CIMA+ wins a Gold Award of Merit from the Grand River Chapter of ACEC-Ontario for the Paisley Pumping Station Upgrades for the City of Guelph

CIMA+ has won a Gold Award of Merit in the Water & Wastewater category from the Grand River Chapter of ACEC-Ontario for our design and construction services for the Paisley Pumping Station Upgrades, completed for the City of Guelph. The upgrades almost double the capacity of the pumping station and allow much-needed residential development within the city to proceed. A comprehensive, carefully sequenced construction staging plan allowed for the construction and commissioning of the upgrades without any interruption of services to users or any increase in the footprint of the facility.



The City of Guelph currently provides municipal utility services to nearly 136,000 residents. By 2051, in alignment with provincial growth projections, the number of residents using municipal services is expected to climb by close to 50% to over 200,000, and by significantly more not long after when density targets are achieved in strategic growth areas of the city. To accommodate the future service demand, and to maintain the reliability of the supply, the City is investing considerably in its municipal services, including its drinking water system.
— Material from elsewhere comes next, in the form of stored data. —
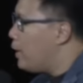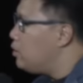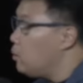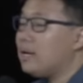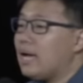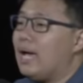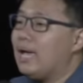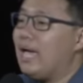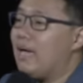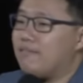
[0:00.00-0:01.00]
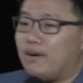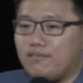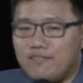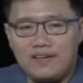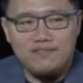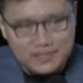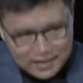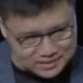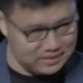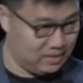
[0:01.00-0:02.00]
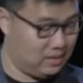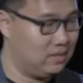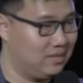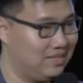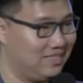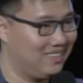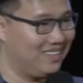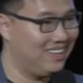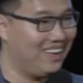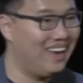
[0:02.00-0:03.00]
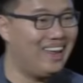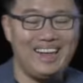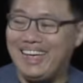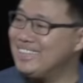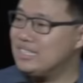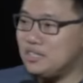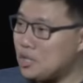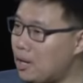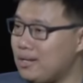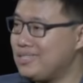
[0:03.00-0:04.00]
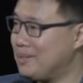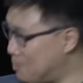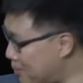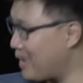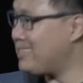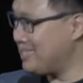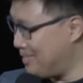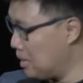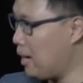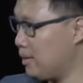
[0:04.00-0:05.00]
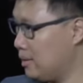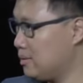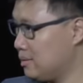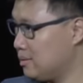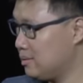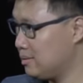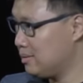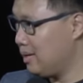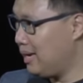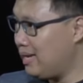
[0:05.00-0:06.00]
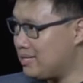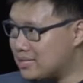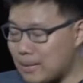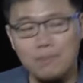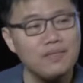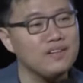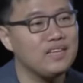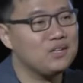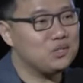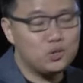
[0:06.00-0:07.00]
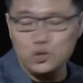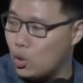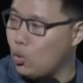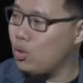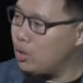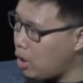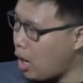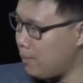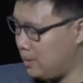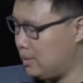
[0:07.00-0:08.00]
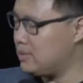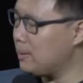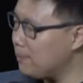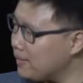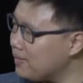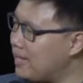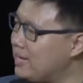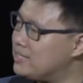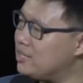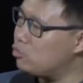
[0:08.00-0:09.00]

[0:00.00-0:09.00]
you and I have our faith tested, it's not surprising to God. It's something that is so common. It's something that is the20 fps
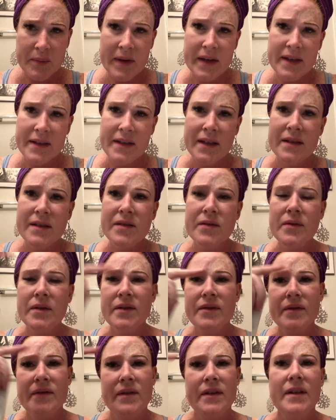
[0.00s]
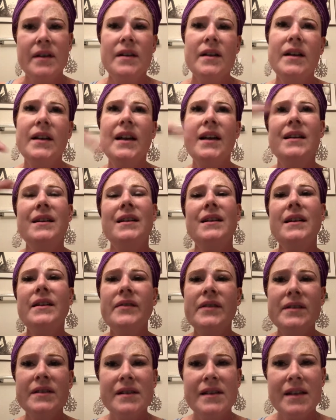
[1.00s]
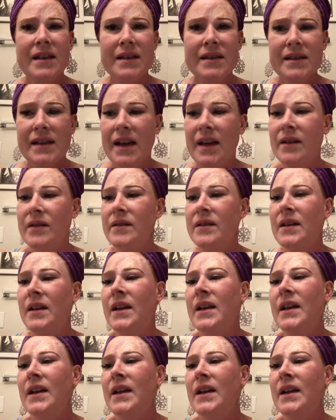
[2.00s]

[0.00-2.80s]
but it does sort of, again, it evens things out.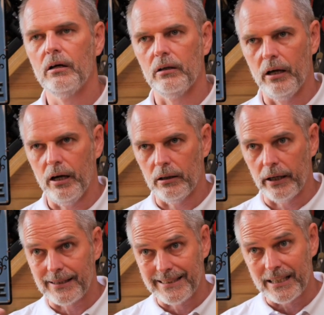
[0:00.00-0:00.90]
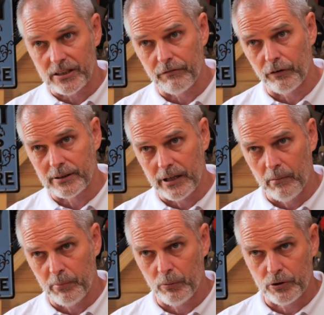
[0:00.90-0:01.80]
like ZXI, for
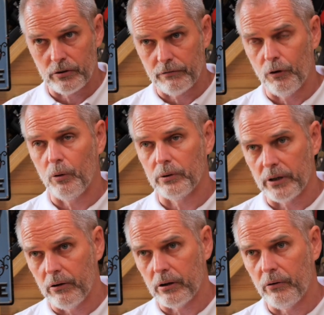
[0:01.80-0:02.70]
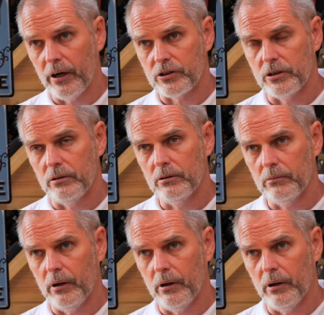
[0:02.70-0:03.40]
example, which is a forward error correction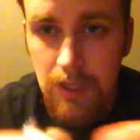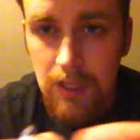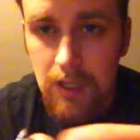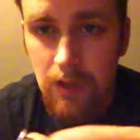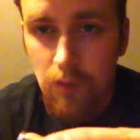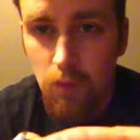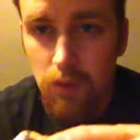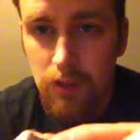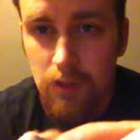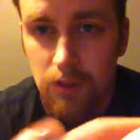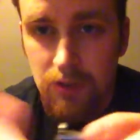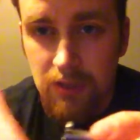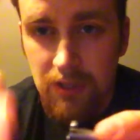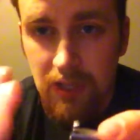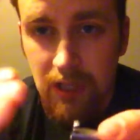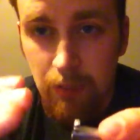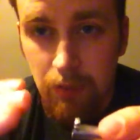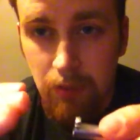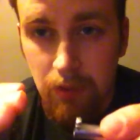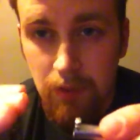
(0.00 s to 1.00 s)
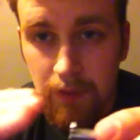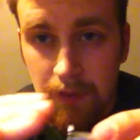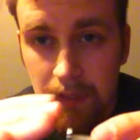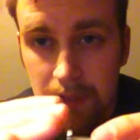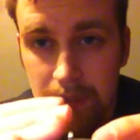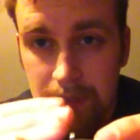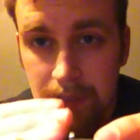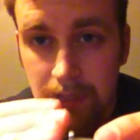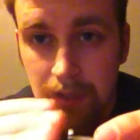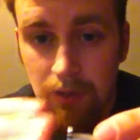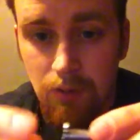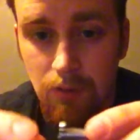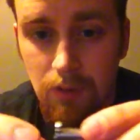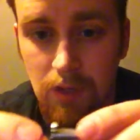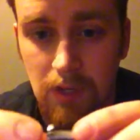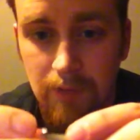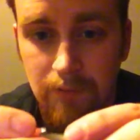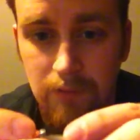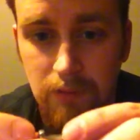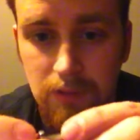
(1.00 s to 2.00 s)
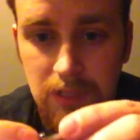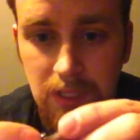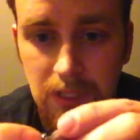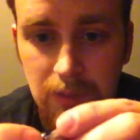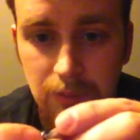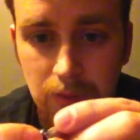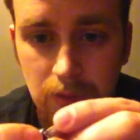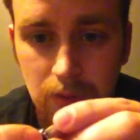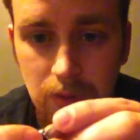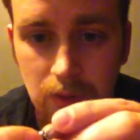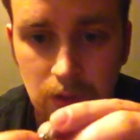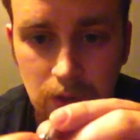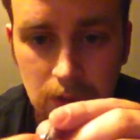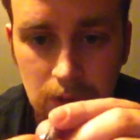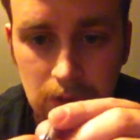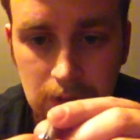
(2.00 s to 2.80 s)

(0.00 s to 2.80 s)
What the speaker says: And when you're tapering that down, if you taper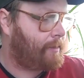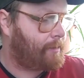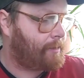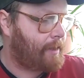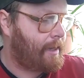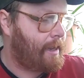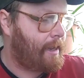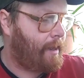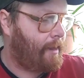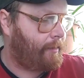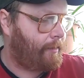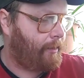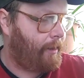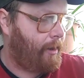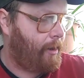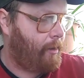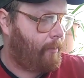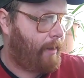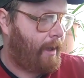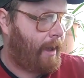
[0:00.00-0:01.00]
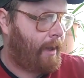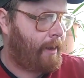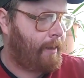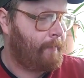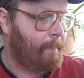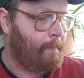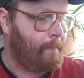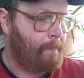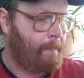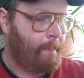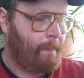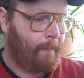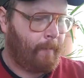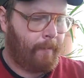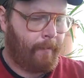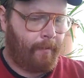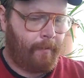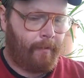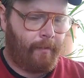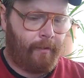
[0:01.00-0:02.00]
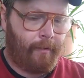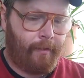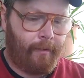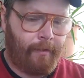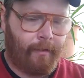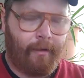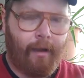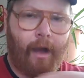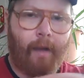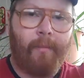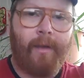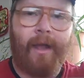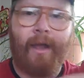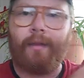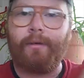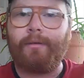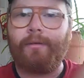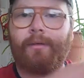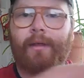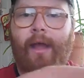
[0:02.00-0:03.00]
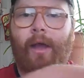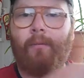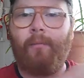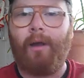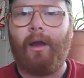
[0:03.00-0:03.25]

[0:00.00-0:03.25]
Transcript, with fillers: to see it, to hear about it. Comments down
Upgrades to the Paisley Pumping Station are an important part of the City’s long-term water-supply plan. The City’s distribution system is divided into two pressure zones. Pressure Zone 1 services most of the city and contains the majority of the groundwater supply wells. Pressure Zone 2, located in the northwest corner of the city, is fed water from Zone 1 by the Paisley Pumping Station, the main pumping station transferring drinking water from Zone 1 to Zone 2. Several of the city’s designated intensification corridors and community mixed-use nodes, which are strategic growth areas with higher residential and employment densities, are located in Zone 2.

The station was originally constructed in 1976 and the pumps, mechanical and electrical equipment had reached the end of their service lives. The City retained CIMA+ to complete the preliminary and detailed design and contract administration and inspection services.



Overhaul of the station following a comprehensive construction staging plan

The project had four main objectives related to increasing the capacity, reliability and flexibility of the system:

  • Buildout of the supply to meet the City’s projected 2051 needs by increasing the station’s firm capacity from 265 L/s to 480 L/s through upgrade of the two pumping systems: vertical turbine (VT) pumps that draw from the reservoir and horizontal inline split-case (HI) pumps that boost pressure directly from Zone 1 to Zone 2
  • Replacement of infrastructure and equipment that is at the end of its service life to improve reliability and protect against obsolescence
  • Installation of a second inlet connection to the station for increased operational flexibility in drawing from Zone 1 and to maintain flows to the station when maintenance is required
  • Ability to install a second outlet from the station to service a future watermain connection in Zone 2

Given the broad scope of the objectives, the project team made two determinations early in the design phase. First, the team concluded that to meet all project objectives, all mechanical and electrical equipment at the station needed replacement and that extensive civil works at the constrained site were necessary to enhance the supply capacity of the station. In addition, significant reconfiguration of the room layout was required to accommodate the increase in size and capacity of the equipment without change to the overall building footprint or loss in functionality and separations needed by Operations staff. The project team also determined that to overhaul the station, a comprehensive, carefully sequenced staging plan was required to coordinate design disciplines and ensure that the upgrades could take place without interrupting the pumping station operations. The plan was updated throughout the preliminary and detailed design phases as new conflicts and constraints were identified, with each stage planned and timed so that it satisfied all of the conditions required for the next phase.



Technical Excellence and Innovation

A fundamental requirement of the project was maintenance of the water supply from the system throughout construction. Insufficient redundancy in the system meant that the station could not be taken offline for the upgrades. Instead, it had to be kept in continuous operation except for limited shutdowns. This made the upgrades considerably more complex than an equivalent greenfield project in which the station could be constructed completely offline with unrestricted construction staging. Adding to the complexity of the design was the congestion of the space to be used for construction. The station was originally designed to maximize use of the interior floorspace for equipment and piping. Because the station’s footprint could not be expanded, all construction for the upgrades—including for the near doubling of the station’s capacity—had to be completed within the existing space, within a tight complex of pumps, piping, process and electrical equipment.

During the design phases, CIMA+ worked closely with the City and contractor, NAC Constructors, to create a twelve-stage construction sequencing plan around an eight-hour maximum shutdown period. At the time of construction, the City conducted a thorough review of the other water facilities and made operational accommodations and modifications to increase the shutdown window to a maximum of 24 hours. Ultimately, the upgrades were completed with no disruption to station operations outside of scheduled shutdowns, and none of the shutdowns exceeded the 24-hour time limit set by the City. In fact, only one full station shutdown was requested by the contractor and the work was completed in approximately 17 hours, ahead of schedule. Prior to a shutdown, the CIMA+ team used a system hydraulic analysis to verify that the supply system had 24 hours of reserve capacity. The general contractor also developed a contingency plan to return the original equipment to service if a problem occurred during an upgrade.